Un jeune Blanc de 20 ans, originaire de l’Est, part étudier à l’Ouest. À son arrivée, on lui parle de modernité, de civilisation, de progrès. On lui dit que chez lui, les choses ne sont pas vraiment développées. Il écoute, surpris qu’on ose comparer des sociétés aux histoires si différentes, comme si un seul modèle devait s’imposer partout.
On tente de le séduire : Paris et ses lumières, Rome et ses ruines, les musées de Londres, les plages de la Côte d’Azur, les bars de Berlin. Il observe, savoure, respecte. Il admire, mais ne s’abandonne pas. En lui, ses racines tiennent bon. Ni les gratte-ciels ni les galeries n’effacent la mémoire de ses ancêtres, ni les luttes silencieuses de ses grands-parents.

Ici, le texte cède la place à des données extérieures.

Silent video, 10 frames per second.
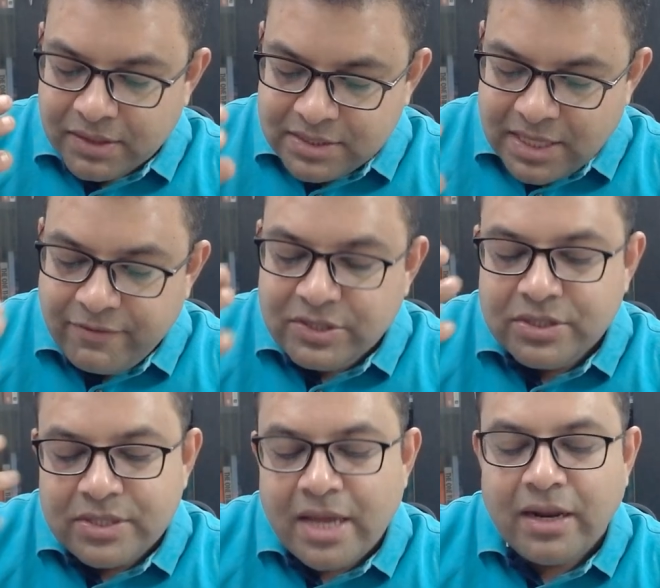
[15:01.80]
selfish
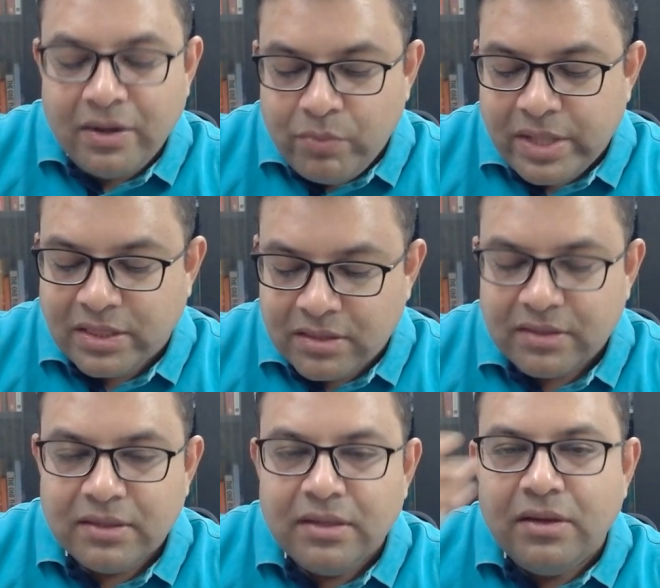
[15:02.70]
desire, and wealth.
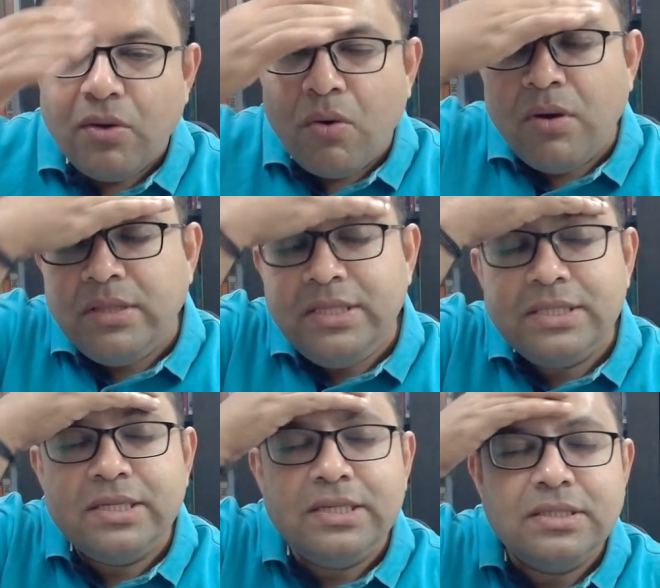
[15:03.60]
All
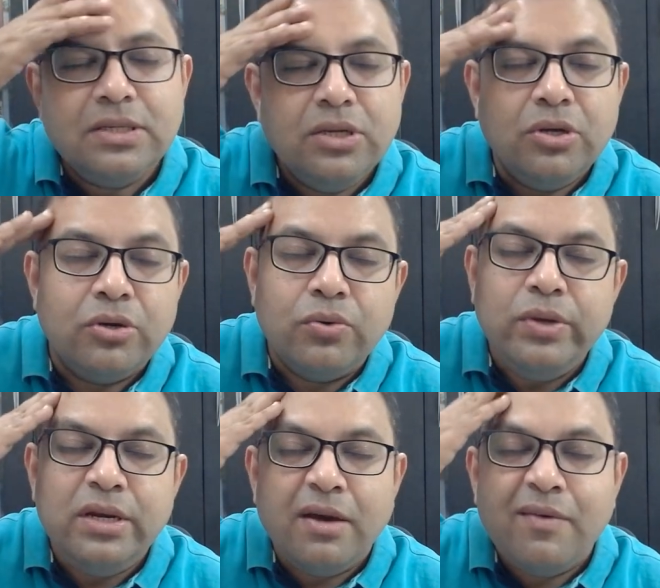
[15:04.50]
these things
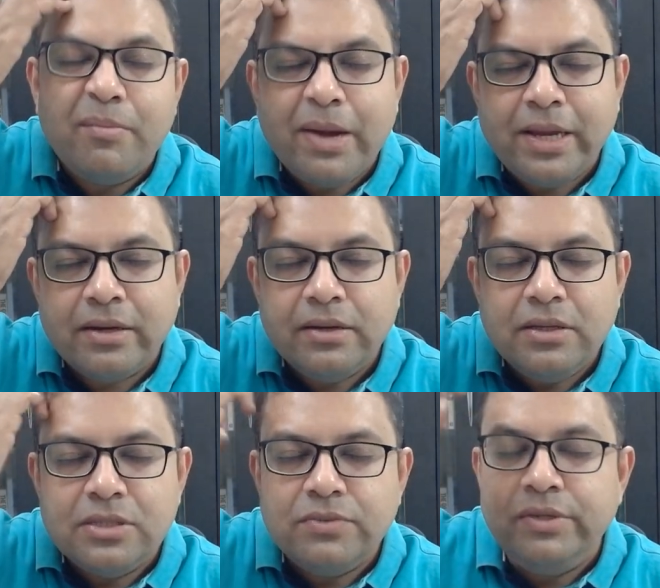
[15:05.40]
ruin our mind.
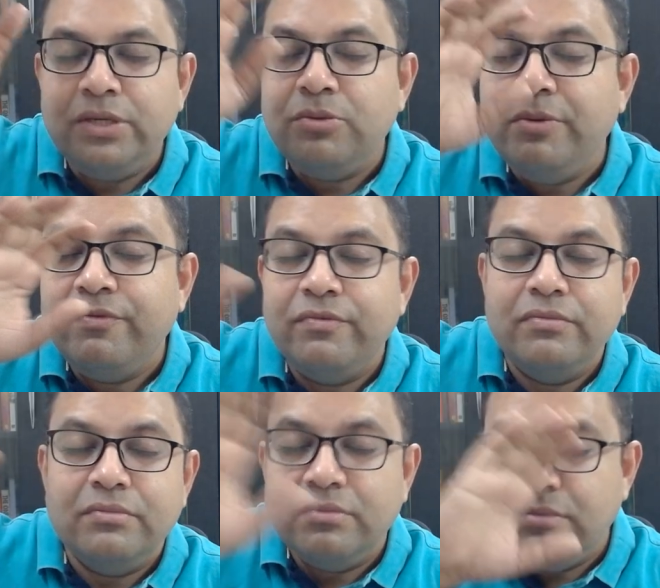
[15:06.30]
So, we need to be,
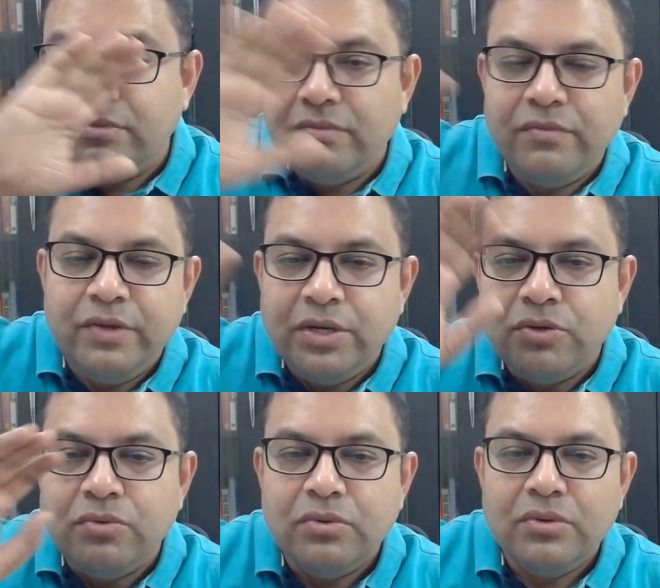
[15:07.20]
we need
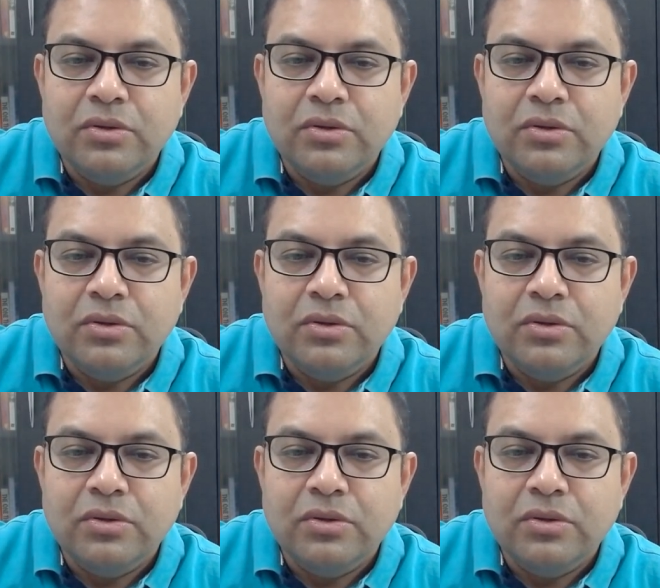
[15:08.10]
to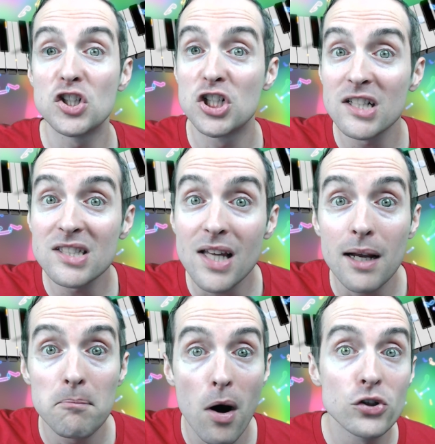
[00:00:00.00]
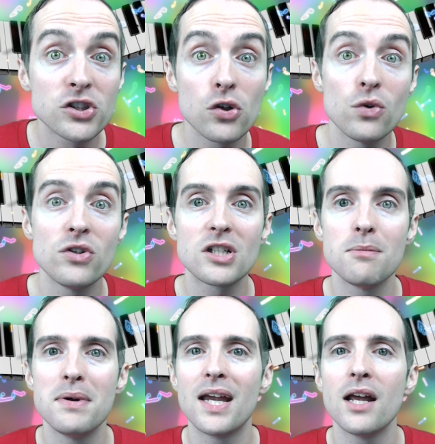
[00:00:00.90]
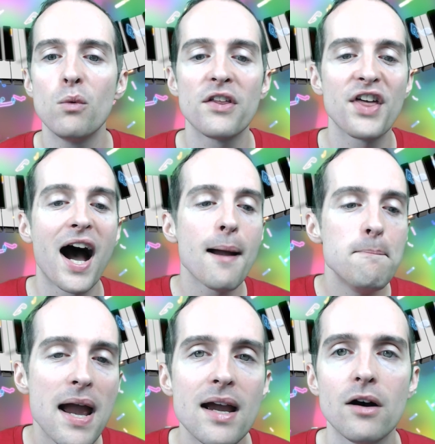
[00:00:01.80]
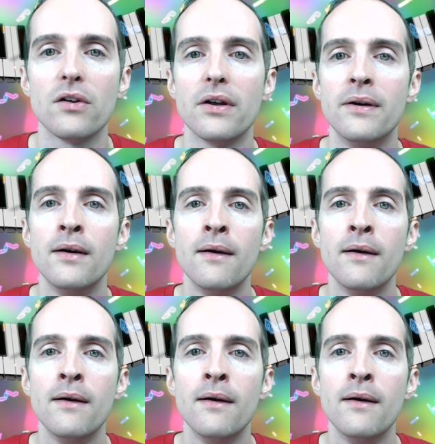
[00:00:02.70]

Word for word: just like most students to begin with, I bailed.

Quand on critique l’Est — trop froid, trop fermé, trop vieux — il garde le silence. Non par faiblesse, mais par patience. Il attend le bon moment. Et ce moment vient : juste avant le diplôme, il prend la parole. Il dit que l’Est aussi a rêvé, construit, aimé. Qu’il a souffert, certes, mais aussi inventé, offert au monde des œuvres, des idées, des hommes debout. Et qu’il continue encore, malgré tout.
Diplômé, il rentre. Pas par nostalgie, mais par dignité. Il refuse de laisser sa terre se vider de ses forces vives. Il revient, non comme un vaincu, mais comme un homme libre, porteur d’un devoir de mémoire et d’un espoir à bâtir.

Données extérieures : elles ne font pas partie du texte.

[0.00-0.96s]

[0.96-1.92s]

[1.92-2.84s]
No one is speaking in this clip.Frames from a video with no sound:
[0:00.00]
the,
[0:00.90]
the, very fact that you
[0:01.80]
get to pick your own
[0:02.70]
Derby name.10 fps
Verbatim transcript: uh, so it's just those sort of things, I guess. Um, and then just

À l’autre bout du monde, un petit nègre, élevé trente ans dans la misère, obtient un visa d’étudiant. Il monte pour la première fois dans un avion, découvre les autoroutes, les trains à grande vitesse, les vitrines étincelantes. Tout l’éblouit : l’ordre, l’abondance, la beauté propre de l’Occident. Il croit enfin toucher au rêve.

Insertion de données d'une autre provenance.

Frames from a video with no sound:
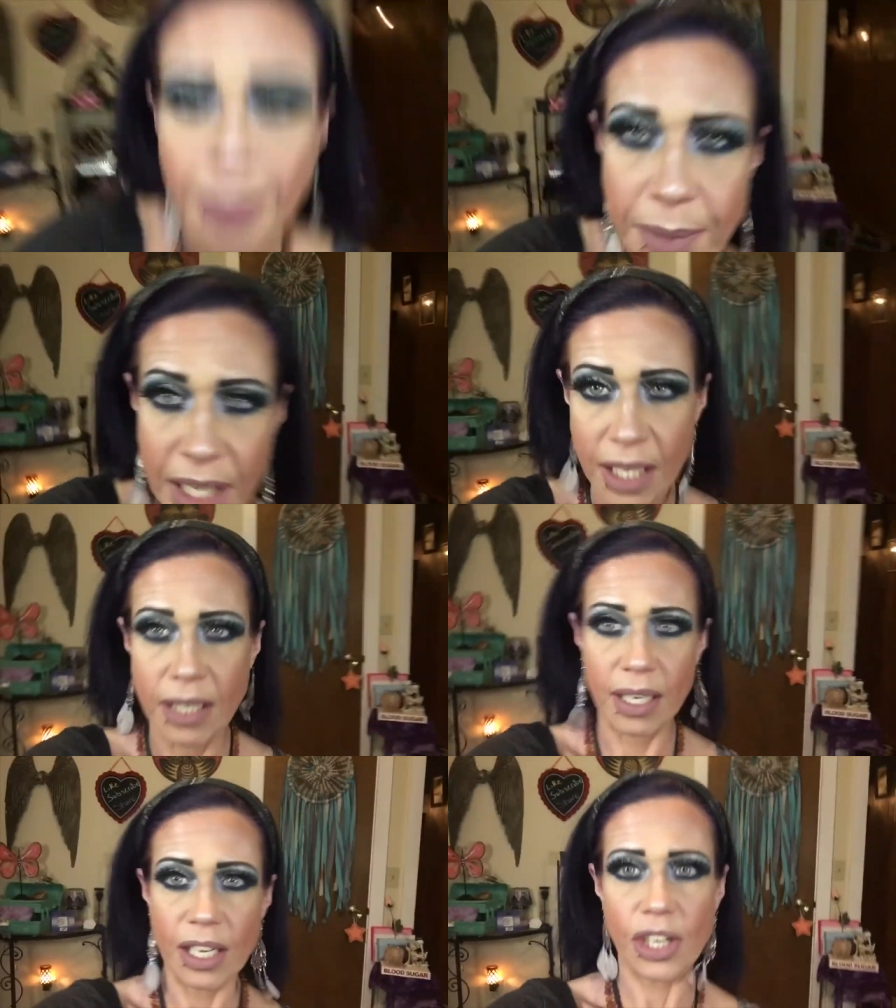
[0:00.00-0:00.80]

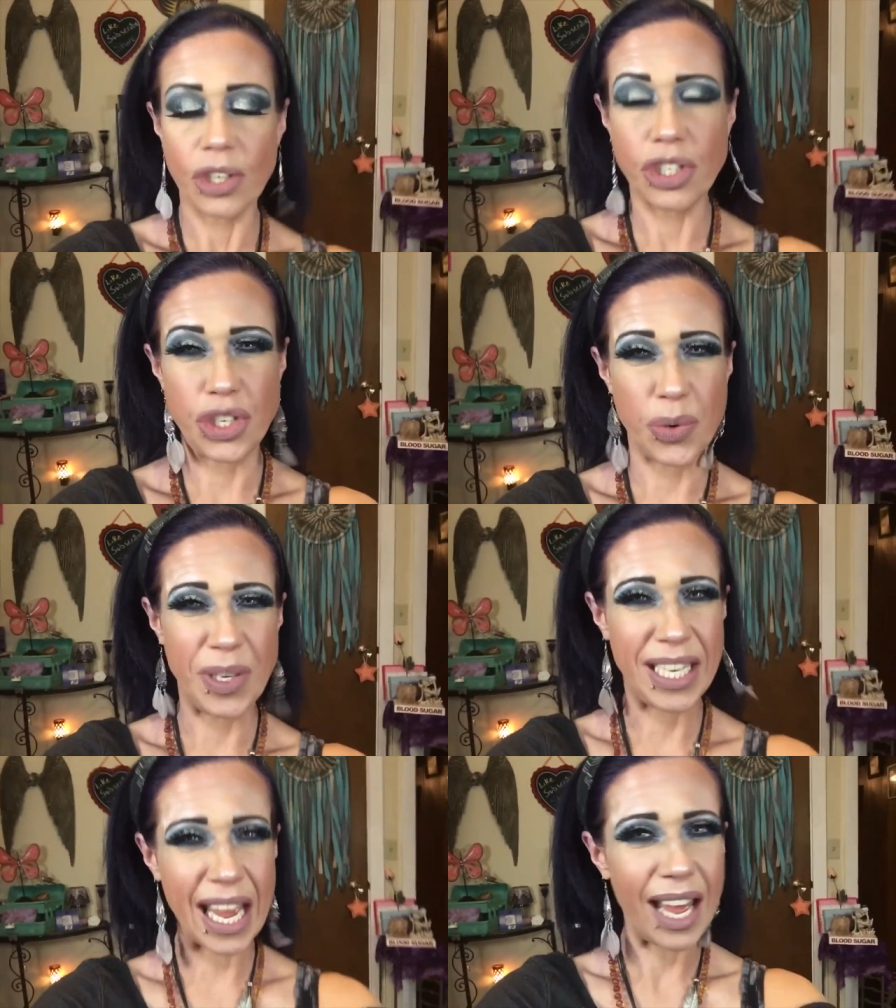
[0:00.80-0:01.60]
mean, could you
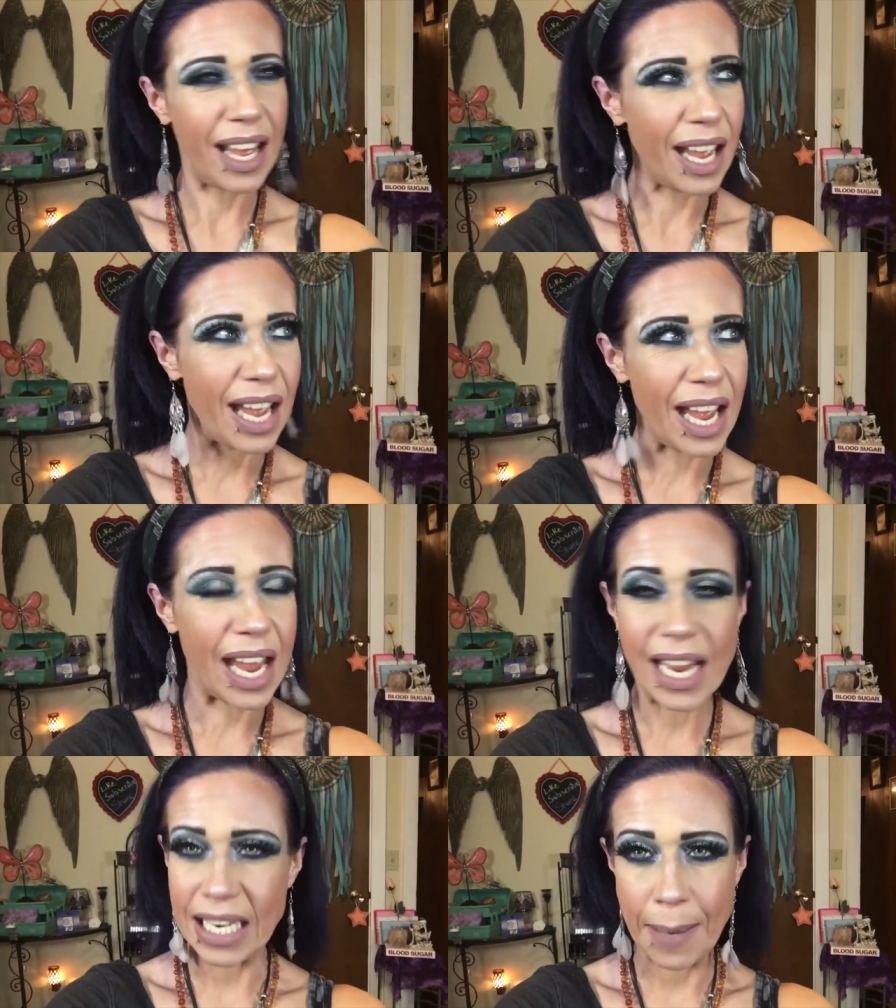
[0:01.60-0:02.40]
get
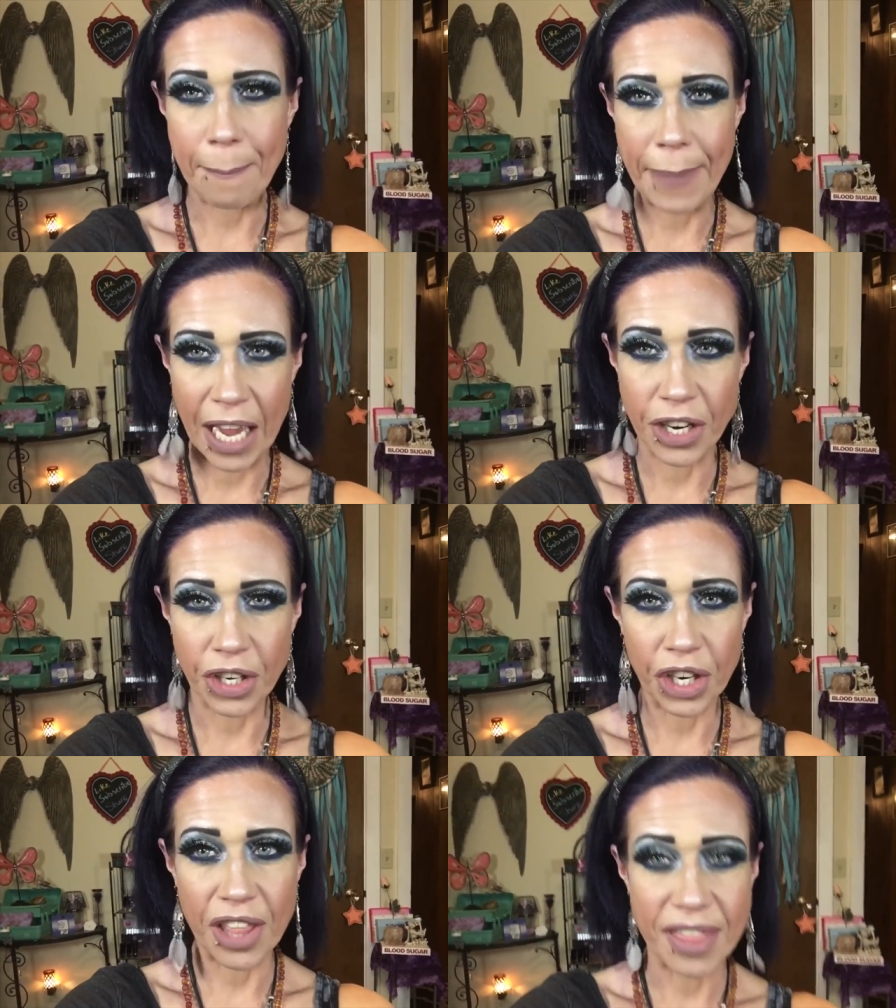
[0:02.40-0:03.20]
any
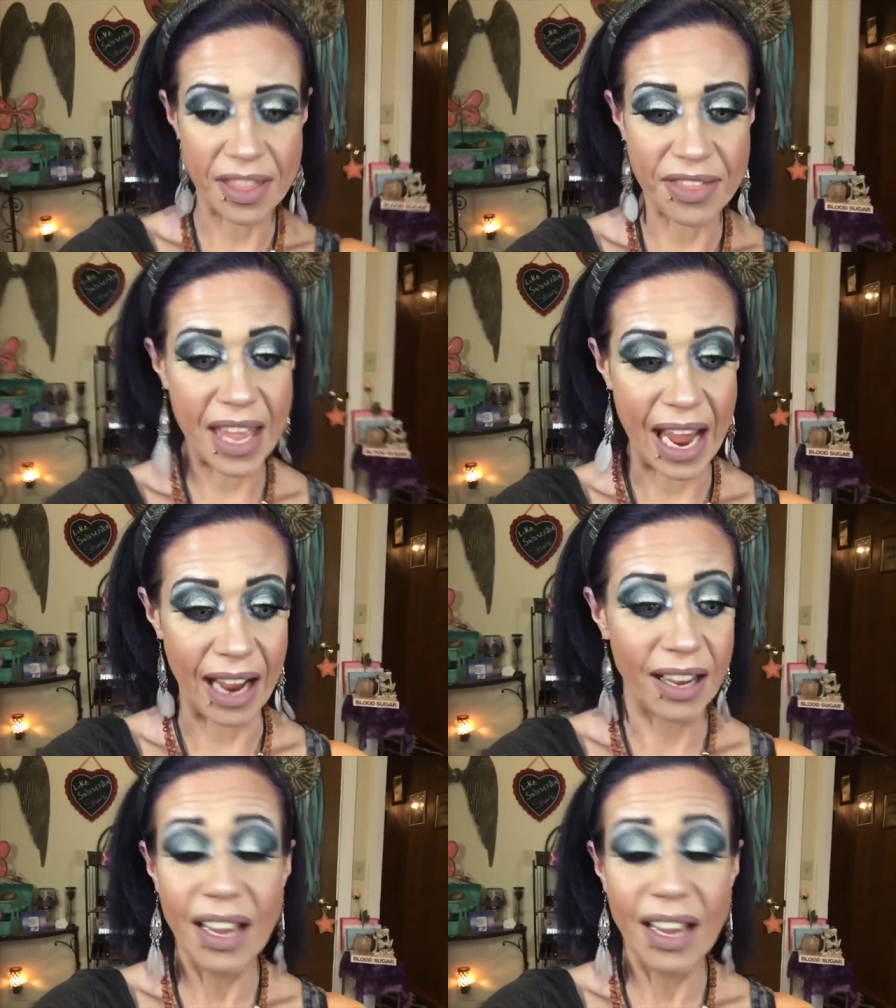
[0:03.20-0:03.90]
better than that?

Mais bientôt, la violence symbolique le rattrape. On insulte ses ancêtres, on traite Dessalines — son héros, le libérateur de son peuple — de barbare. Et lui, il ne répond pas. Il baisse les yeux. Il sourit même, mal à l’aise. Le doute s’installe.
Les années passent, et l’admiration tourne au rejet. Il devient plus dur envers Dessalines que ceux qui l’ont calomnié. Il cite Napoléon avec ferveur, critique ses propres héros avec amertume. Il parle de liberté, mais ignore ceux qui l’ont conquise. À son retour en Haïti, il veut être moderne, éclairé, rationnel — mais il ne voit dans son peuple que des erreurs à corriger, jamais une force à aimer.
Dessalines, pour lui, devient un « petit con ». Le colon est parti, mais l’aliénation est restée. En silence, elle a grandi en lui, jusqu’à effacer toute fierté.